It is the amazing Cillian Murphy who holds this film together and he is nothing short of astounding, and he also should have received an Oscar nomination. The irony is that in many of the drag scenes he looks better as a woman than as a man! It's a charming, understated performance, with Murphy expressing his character's androgyny as if it's the most natural thing in the world.

The supporting players also provide richly nuanced roles: Ruth Negga is excellent as Charlie who accepts Patrick without question and Stephen Rea is also good as Bertie the Magician, a sweetly sad middle-aged man who takes wandering Patrick under his wing.

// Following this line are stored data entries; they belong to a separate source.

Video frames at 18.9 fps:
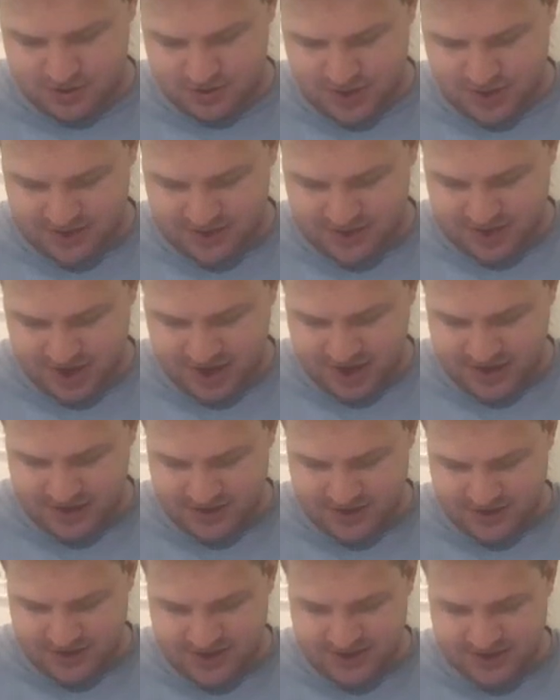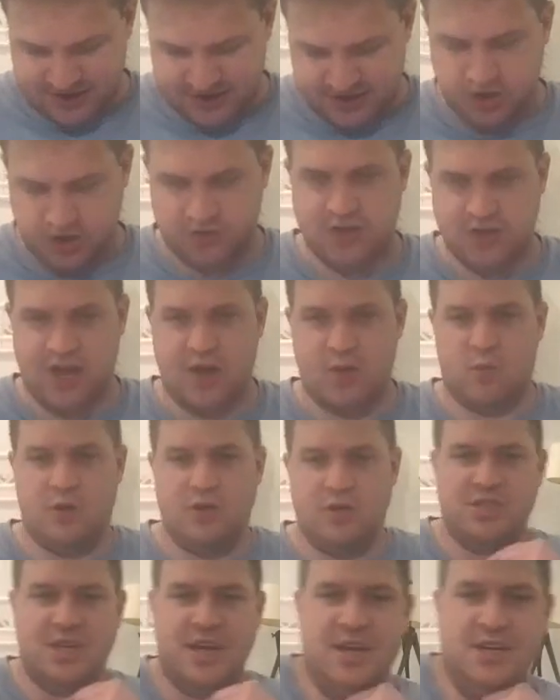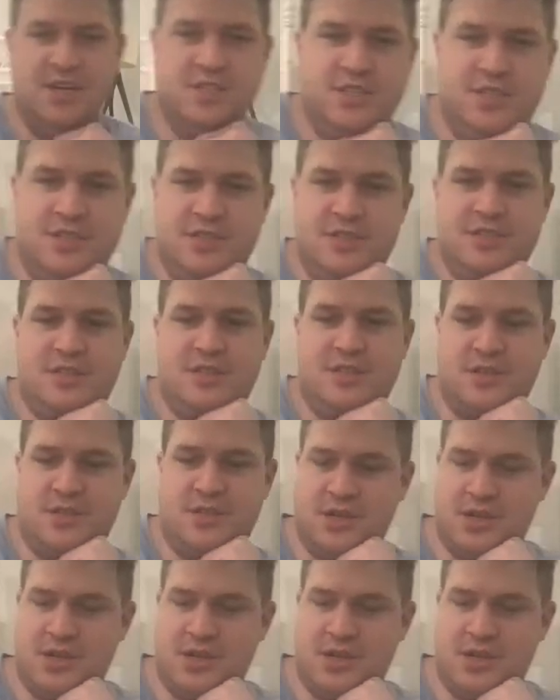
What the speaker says: So that's nice. I think it's called Cottonwood Changes.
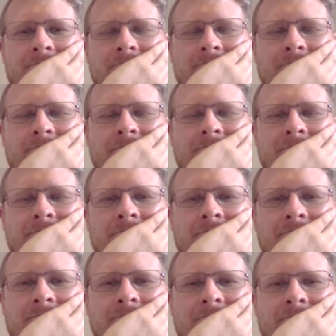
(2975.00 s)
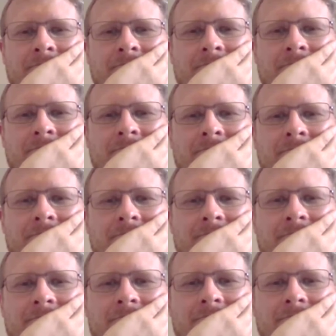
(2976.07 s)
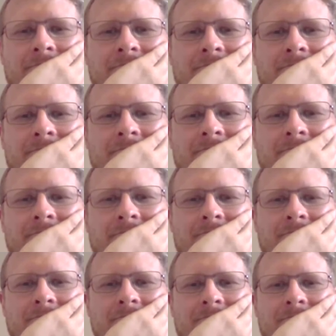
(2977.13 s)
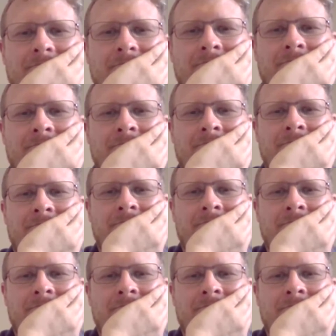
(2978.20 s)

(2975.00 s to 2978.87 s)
(silent)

Punk-rock pioneer Gavin Friday is amusing as a '70s glam-rocker who also cares for Patrick along the way. Bryan Ferry shows up as a "john" with evil intentions, and Brendan Gleeson also gets in on the act as Uncle Bulgaria, who convinces Patrick to join him working as one of the Wombles of Wimbledon Common.

Although Breakfast on Pluto was released at the same time Transamerica, it was Transamerica that got most of the accolades - it was the better film. Yet, Breakfast On Pluto is still an offbeat delight, jammed with eccentric characters and spot-on performances.

With all the troubles of the 1970's the IRA and the bomb attacks in London, Kitty remains the ultimate optimist, constantly bending reality to suit his own needs, believing that love will conquer all and hoping that one day he will realize his fantasy of finding his long lost mother. Mike Leonard April 06.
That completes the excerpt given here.